Bir yandan Mert ve Sarp’ın kavuşma sahnesi olduğunu biliyorum, bir yandan içimde rahat etmeyen bir şeyler var. En son, bu sahne kesin Celâl’in kabusu diyordum ki, beklenilen sahne geldi. Hem de Coşkun’la beraber! İşte o an, İçerde izleyicisi olduğum için gurur duydum. Bir bölümde ne kadar çok duygu değişimi yaşanırsa, o kadar yaşadım galiba. Kızgınlık, Gökhan’ın yaptığı hainliğe çok öfkelendim mesela. Bir kere, emniyet sisteminde olan bir bilgiyi silmek o kadar kolay bir olay değil. İkincisi, mantık olarak, Sarp’ın polisliği ortaya çıksaydı ve Yusuf müdürü öldürmüş olsaydı, onu mesleği kurtaramazdı ki. Gökhan’ın bu hainliğinden sonra, babasının kemikleri sızlayacak kemikleri!
 
Kırgınlık, Yusuf müdür’ün erken ölümüne çok kırıldım. Güzel günler görecektik daha hep birlikte. Şok, Mert Coşkun’u vurduğunda şok olup; “N’oluyor ya?” moduna girdim. Kafa karışıklığı, Mert ve Sarp ne zaman ve nasıl öğrendiler kardeş olduklarını? Kesin Coşkun söyledi ama, nasıl?

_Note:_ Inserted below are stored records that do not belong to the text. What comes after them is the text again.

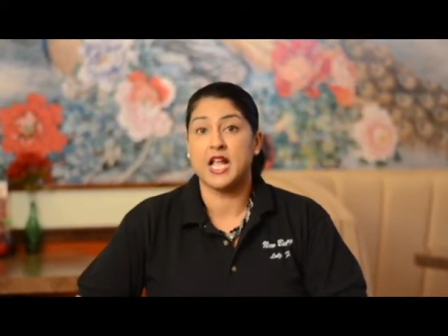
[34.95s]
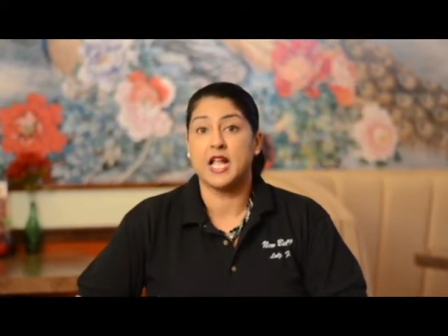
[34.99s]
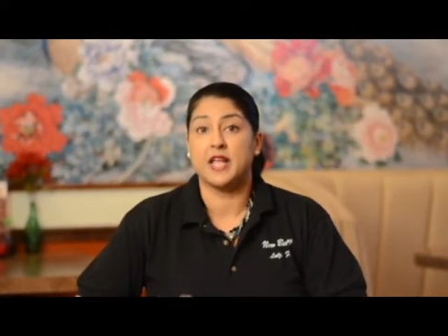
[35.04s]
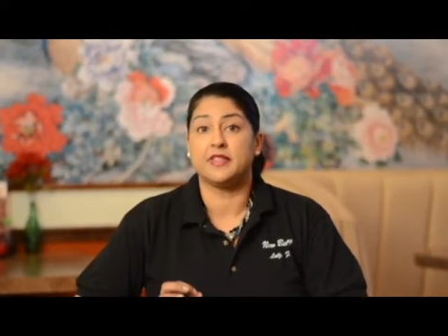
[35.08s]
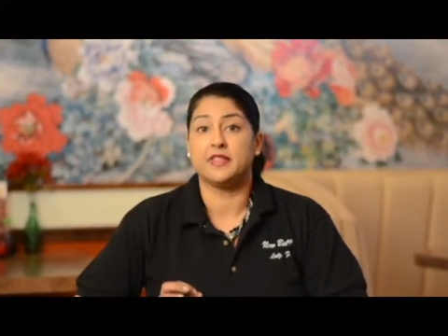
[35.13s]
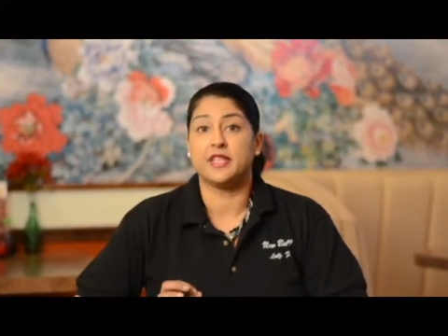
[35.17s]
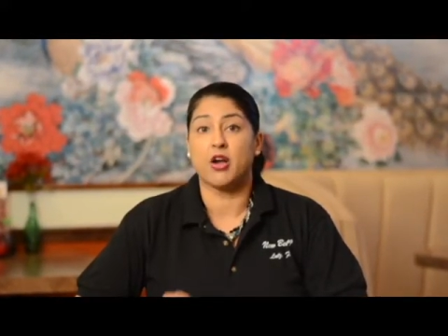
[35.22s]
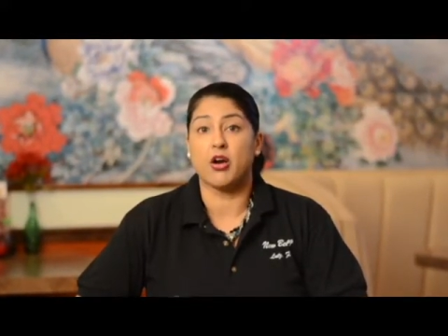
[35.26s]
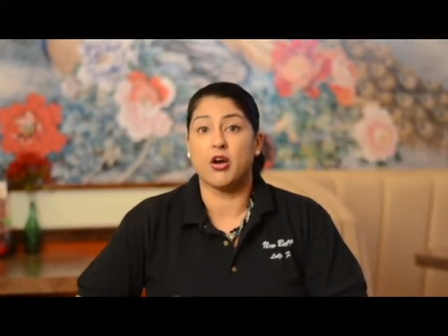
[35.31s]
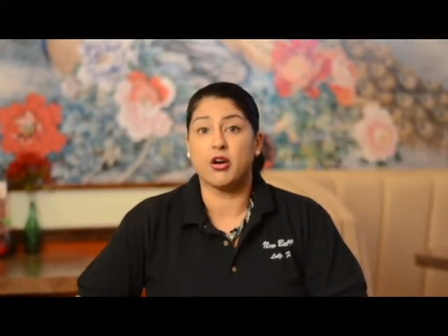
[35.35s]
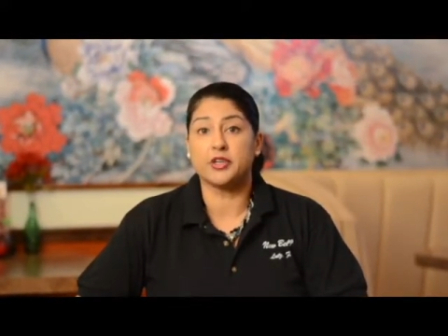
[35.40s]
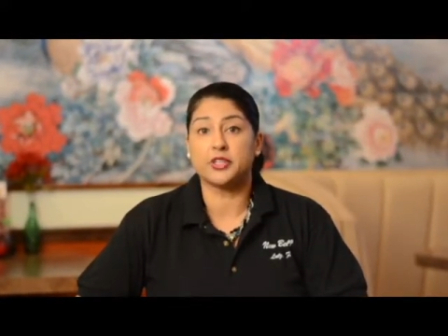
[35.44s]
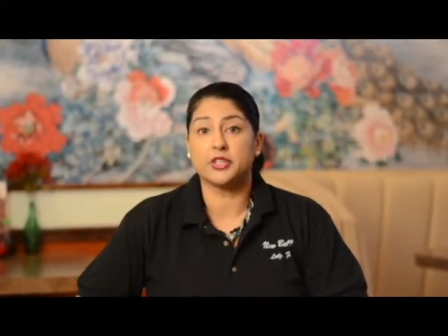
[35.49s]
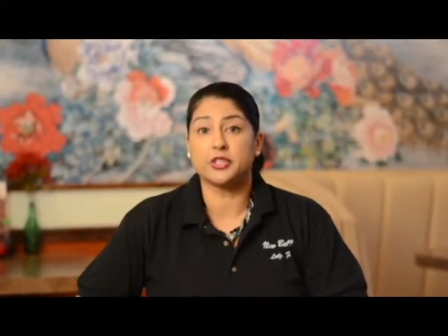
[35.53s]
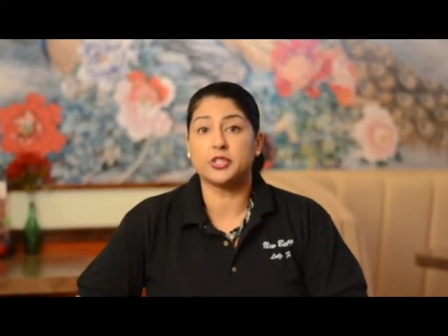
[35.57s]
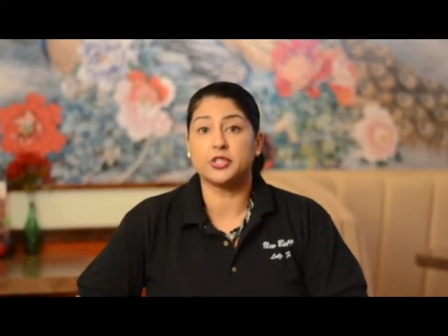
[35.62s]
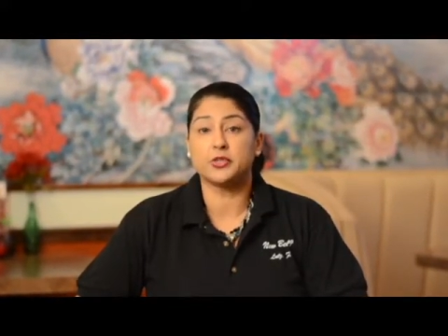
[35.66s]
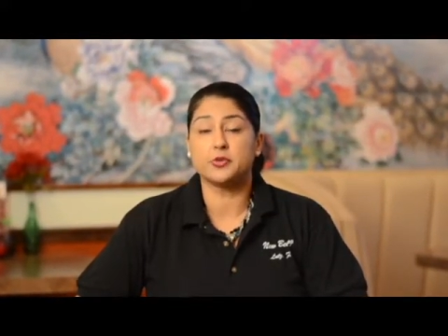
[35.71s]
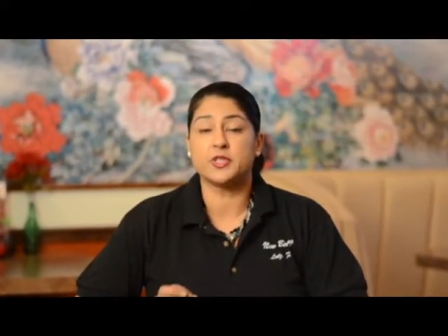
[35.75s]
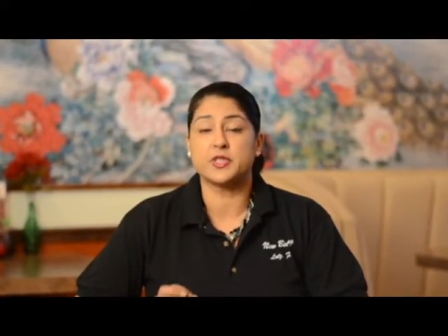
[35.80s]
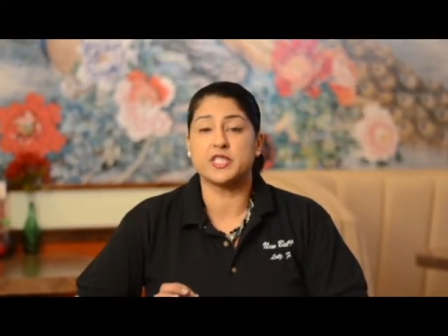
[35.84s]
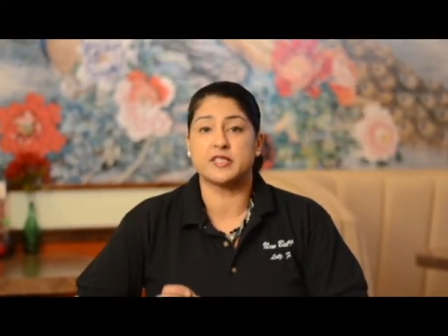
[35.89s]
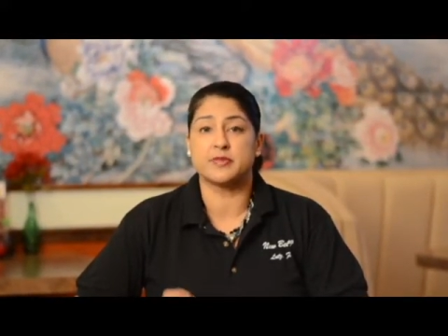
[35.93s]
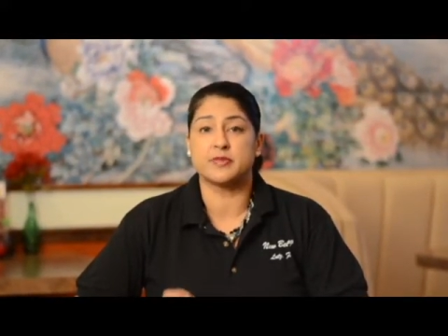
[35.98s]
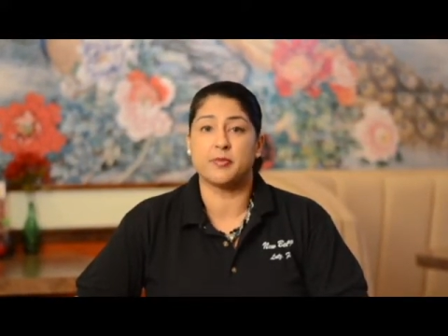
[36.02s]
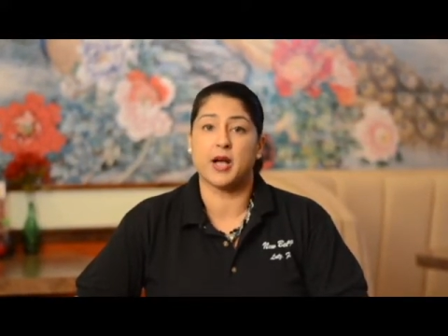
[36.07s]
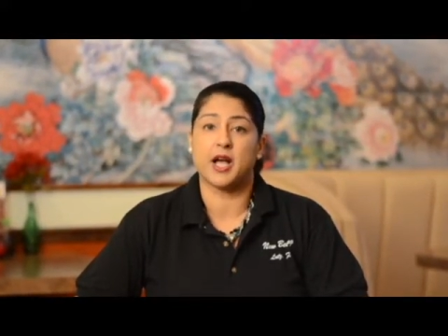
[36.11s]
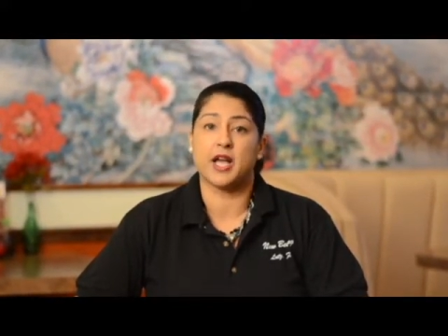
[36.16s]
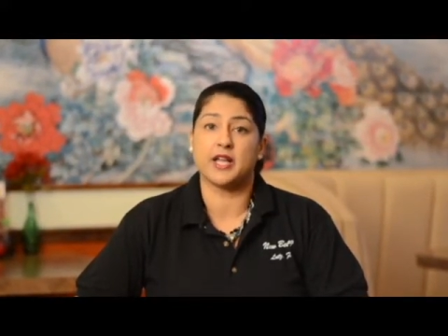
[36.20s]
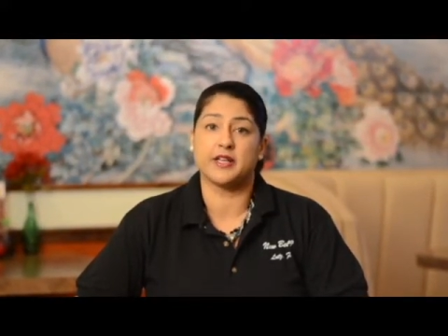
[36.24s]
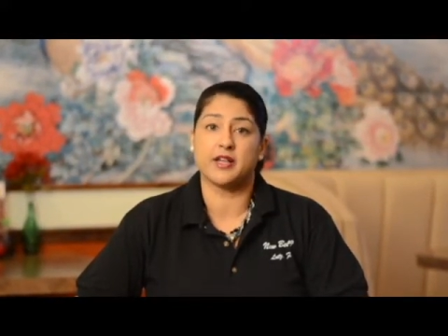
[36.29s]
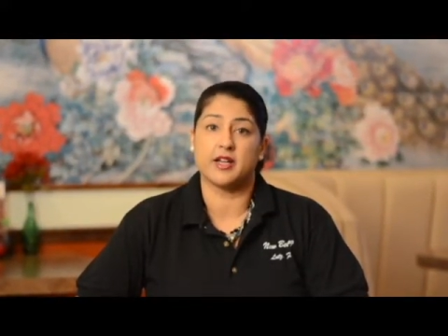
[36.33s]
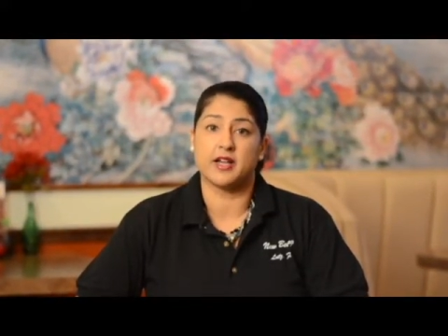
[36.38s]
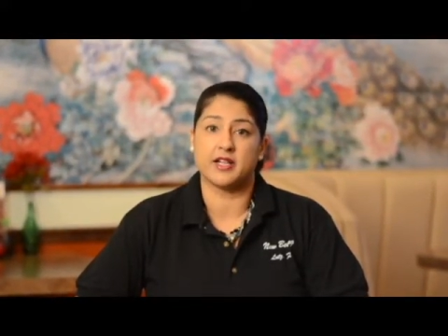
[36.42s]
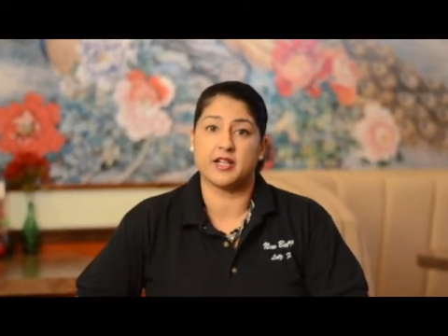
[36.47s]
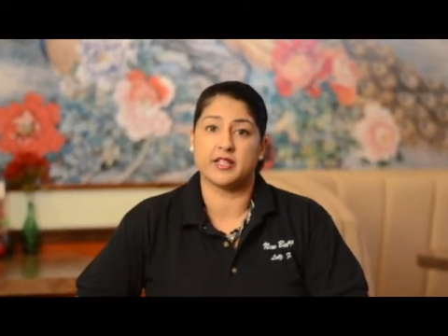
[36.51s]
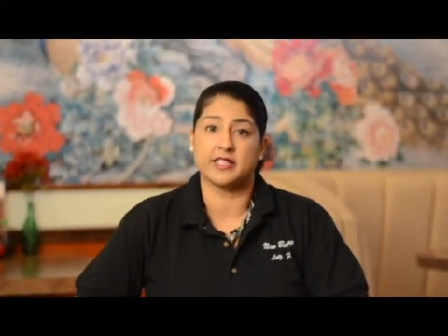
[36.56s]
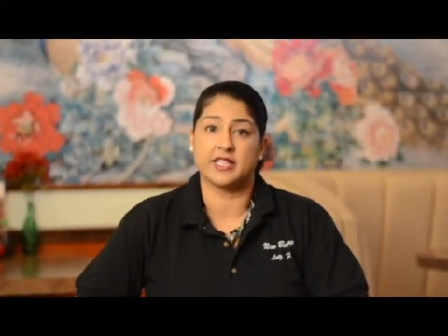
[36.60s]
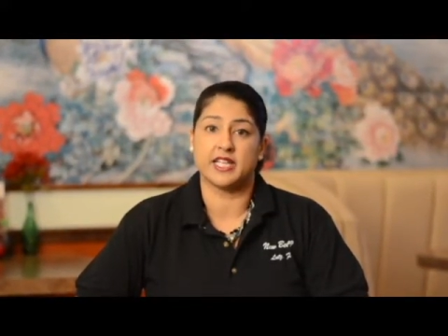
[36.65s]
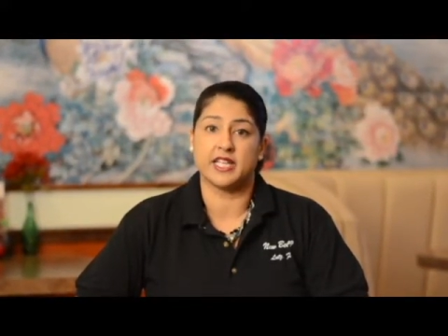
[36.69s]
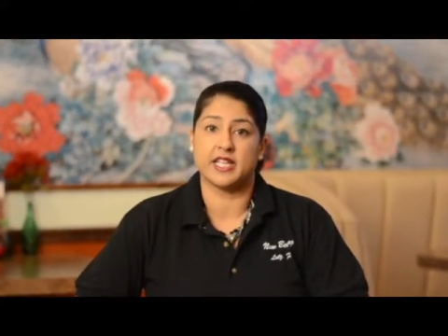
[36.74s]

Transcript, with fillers: The article was spot on,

Bu kadar duygu içinde, en çok, son sahnede hissettiğim o naif duyguyu sevdim. Mert’in “abi” demesi, sıkı sıkı sarılmaları, ikisinin bir gözyaşları… Ah ah… Aras Bulut İynemli de, Çağatay Ulusoy da, o kadar güzel hissettiriyorlar ki duygularını. Vallahi ikisi de muhteşem detaylar!
 
Duygu değişimlerim içindeki “kafa karışıklığı” kısmını biraz daha açmak istiyorum. Gökhan, Mert’in Celâl’e verdiği akılla beraber Sarp’ın polislik kaydını sildi. Bu durumda ya bu olaydan sonra kardeş olduklarını öğrendiler ya da Mert’in artık Celâl’in yanında, içerde olmasının bir parçası bu. Organize bu işe dahil olmuş olamaz öyle değil mi? Alyanak (Alyanak kalp ben bu arada.) ve Kudret bu durumun neresinde onu çok merak ediyorum bir de. Sarp’ı kaçırmaları tamamen tesadüf müydü yani?
 
Manyak brothersları sonunda kavuşturdum hem de ölmedim ulaan! :)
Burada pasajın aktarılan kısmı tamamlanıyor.